About this task: Write the records out exactly as shown. No pictures.

= = = = =

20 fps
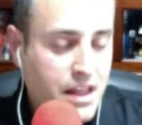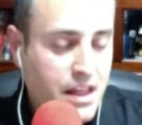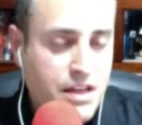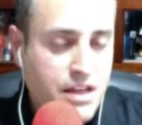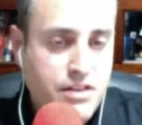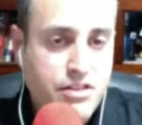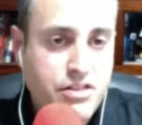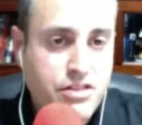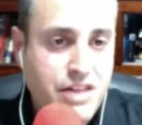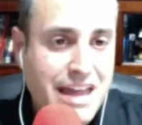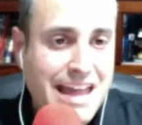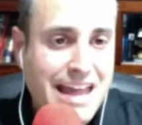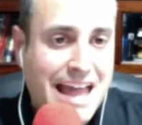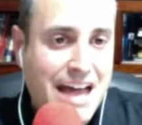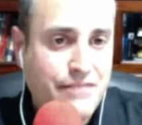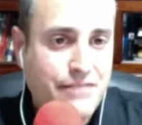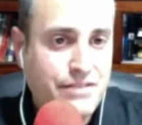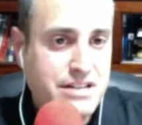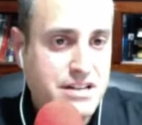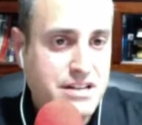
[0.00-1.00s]
they
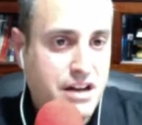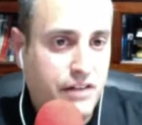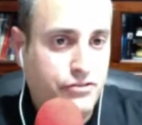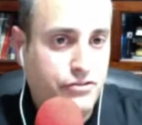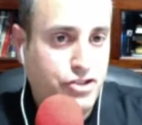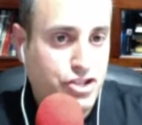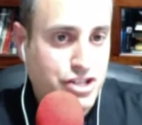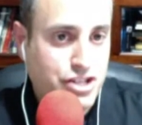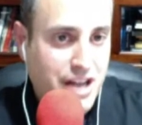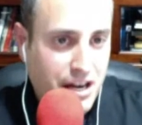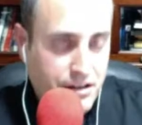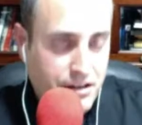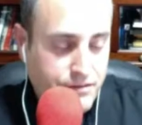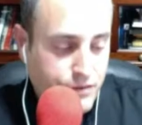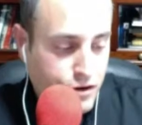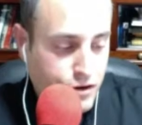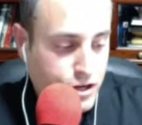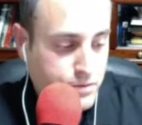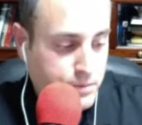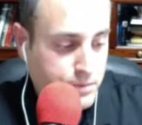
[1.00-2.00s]
have enough genetic
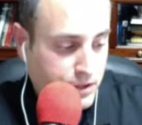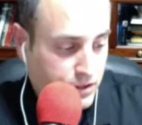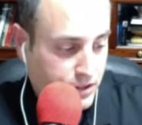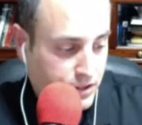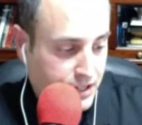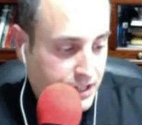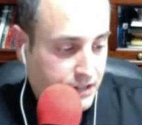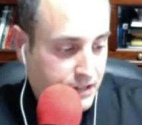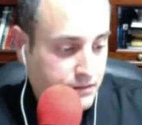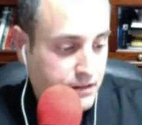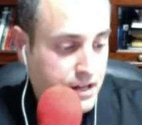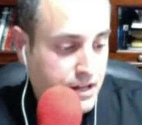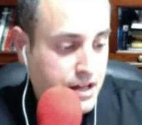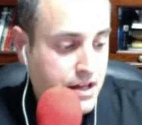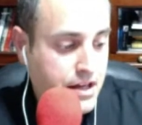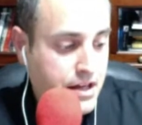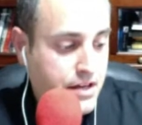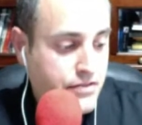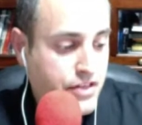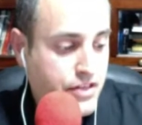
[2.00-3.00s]
variability
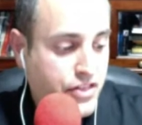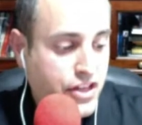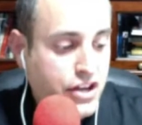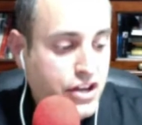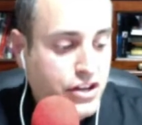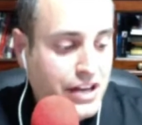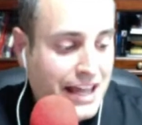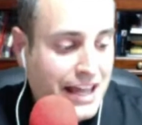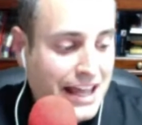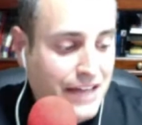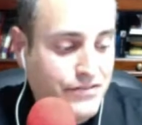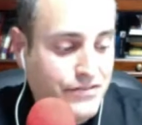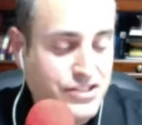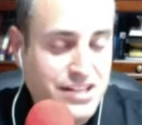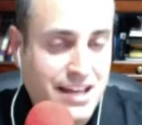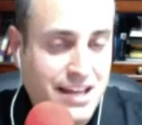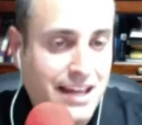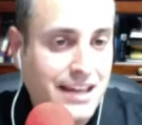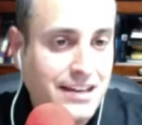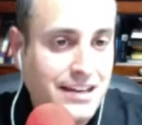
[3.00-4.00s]
that they could have
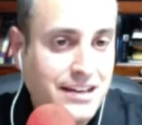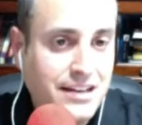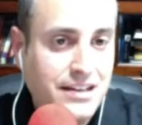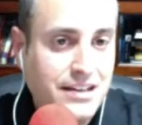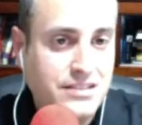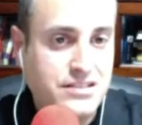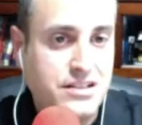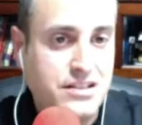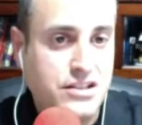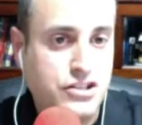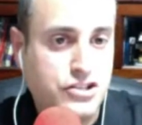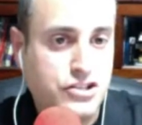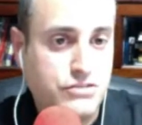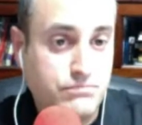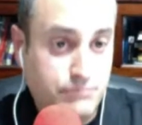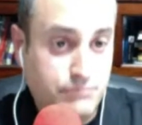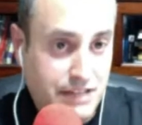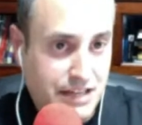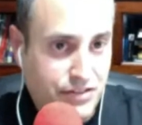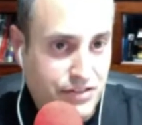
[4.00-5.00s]
10 to the
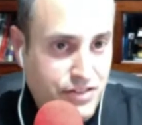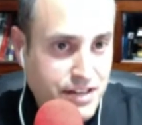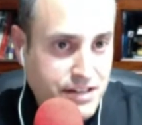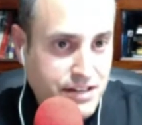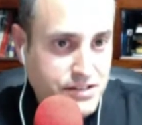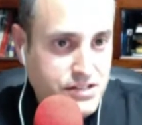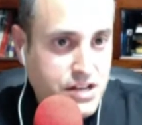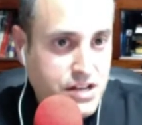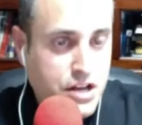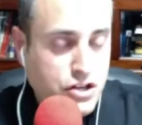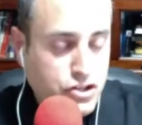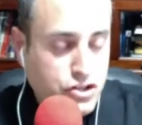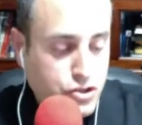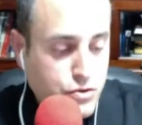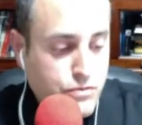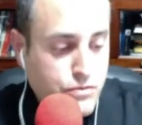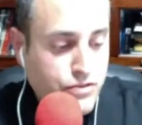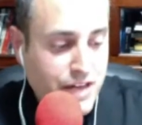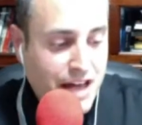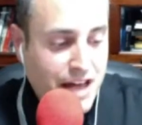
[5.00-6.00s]
get this
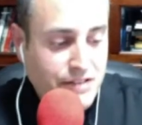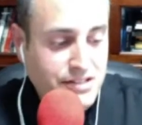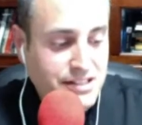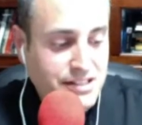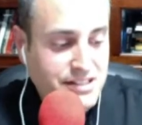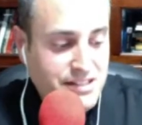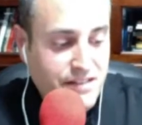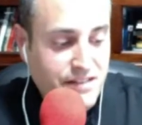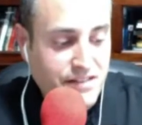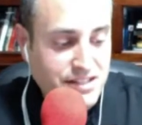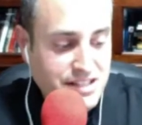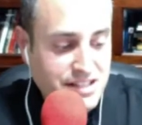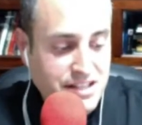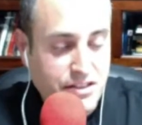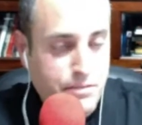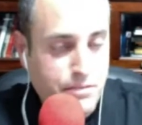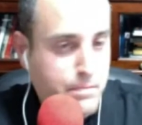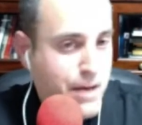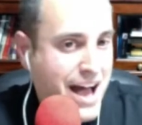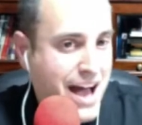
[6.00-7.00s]

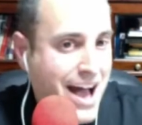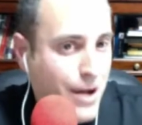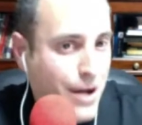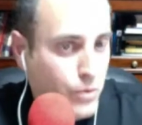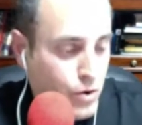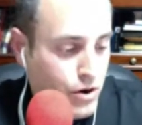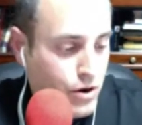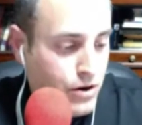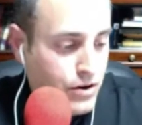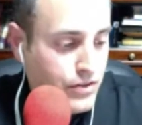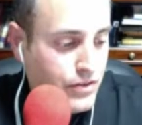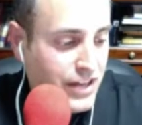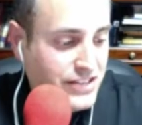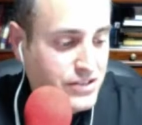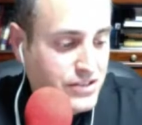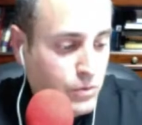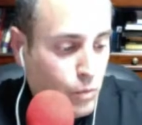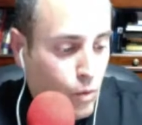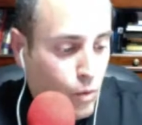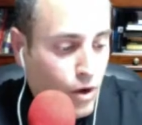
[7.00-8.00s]
2017th power. That's
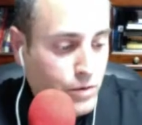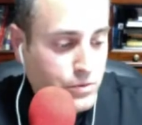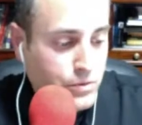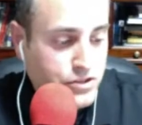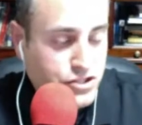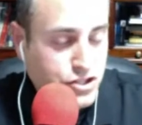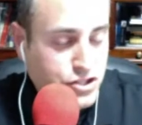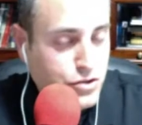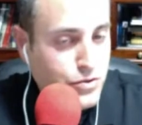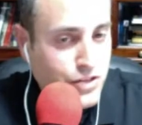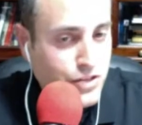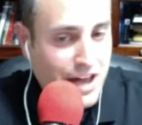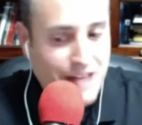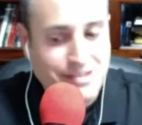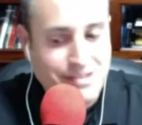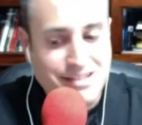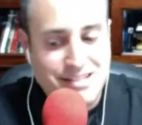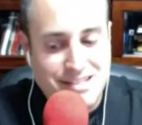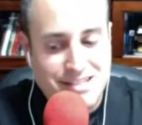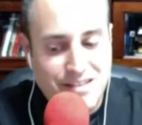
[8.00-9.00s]
a one with
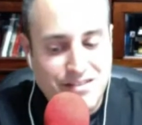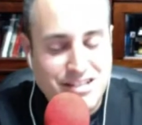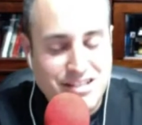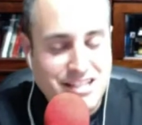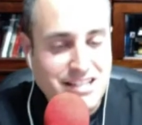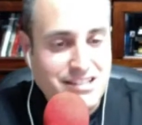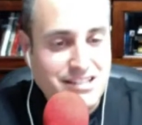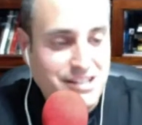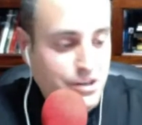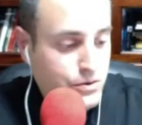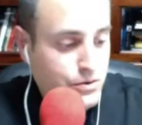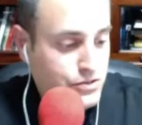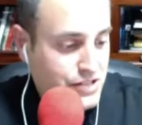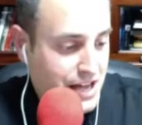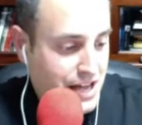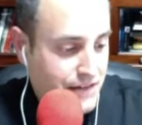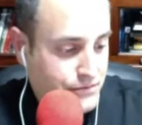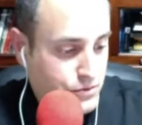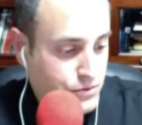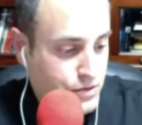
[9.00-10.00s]
2017 zeros
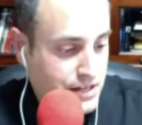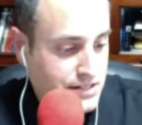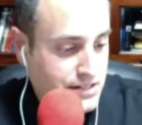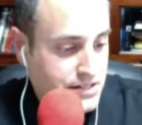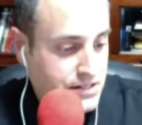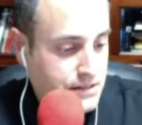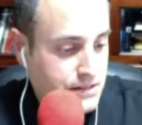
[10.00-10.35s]
after it.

= = = = =

Solution to the exercise:
20 fps
[0.00-1.00s]
they
[1.00-2.00s]
have enough genetic
[2.00-3.00s]
variability
[3.00-4.00s]
that they could have
[4.00-5.00s]
10 to the
[5.00-6.00s]
get this
[6.00-7.00s]

[7.00-8.00s]
2017th power. That's
[8.00-9.00s]
a one with
[9.00-10.00s]
2017 zeros
[10.00-10.35s]
after it.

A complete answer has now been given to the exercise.